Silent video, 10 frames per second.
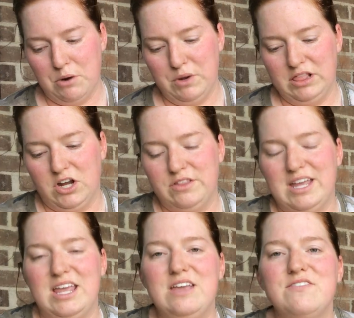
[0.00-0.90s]
but we learn
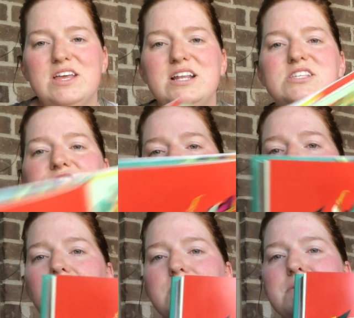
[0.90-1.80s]
that even
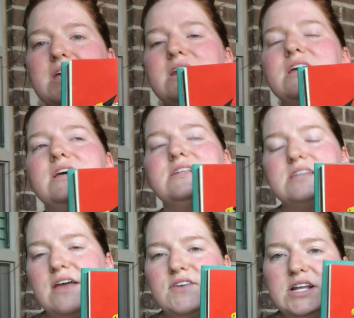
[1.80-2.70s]
Solomon,
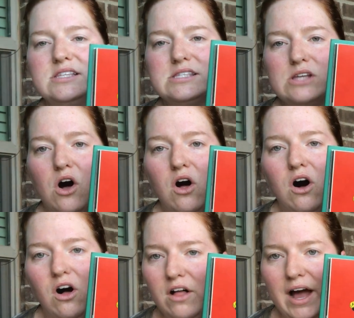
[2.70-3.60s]
David, and
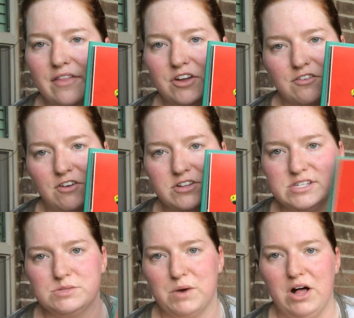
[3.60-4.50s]
Saul all had their faults
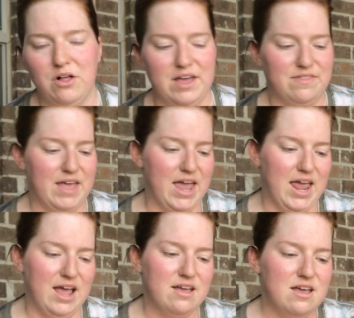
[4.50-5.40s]
as well, and
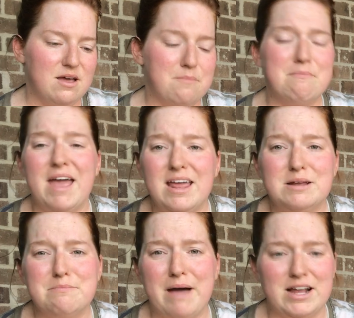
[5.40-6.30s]
they
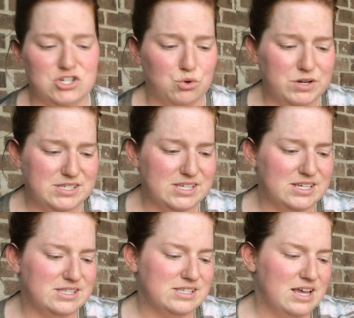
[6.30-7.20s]
made bad
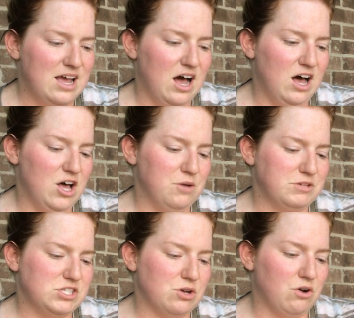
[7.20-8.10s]
choices.
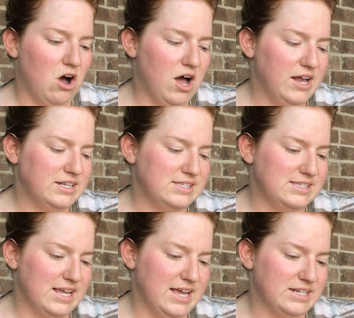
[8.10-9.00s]
So God
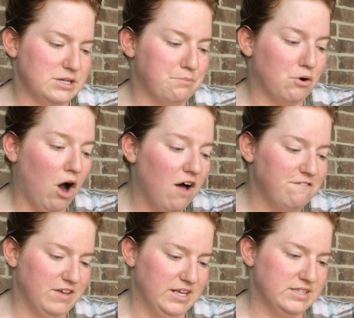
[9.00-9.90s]
sent
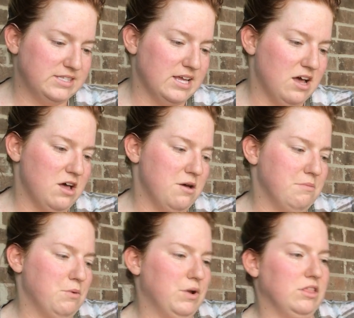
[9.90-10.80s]
prophets,
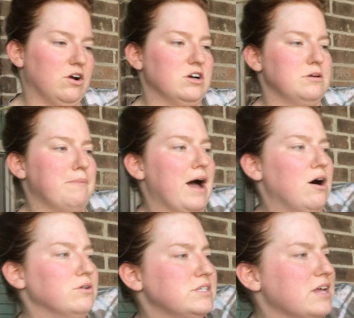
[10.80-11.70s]
and we learned
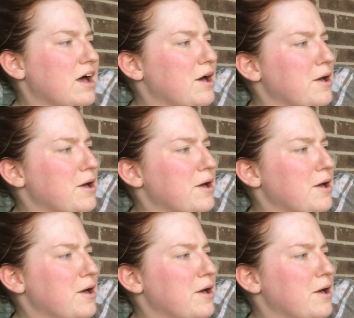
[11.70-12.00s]
about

***

PROBLEM DETAILS — Reproduce precisely the lines of the entries above, from the one containing "[0.90-1.80s]" through the final one, both ends included, and omit the pictures.

ANSWER TO THIS PROBLEM —
[0.90-1.80s]
that even
[1.80-2.70s]
Solomon,
[2.70-3.60s]
David, and
[3.60-4.50s]
Saul all had their faults
[4.50-5.40s]
as well, and
[5.40-6.30s]
they
[6.30-7.20s]
made bad
[7.20-8.10s]
choices.
[8.10-9.00s]
So God
[9.00-9.90s]
sent
[9.90-10.80s]
prophets,
[10.80-11.70s]
and we learned
[11.70-12.00s]
about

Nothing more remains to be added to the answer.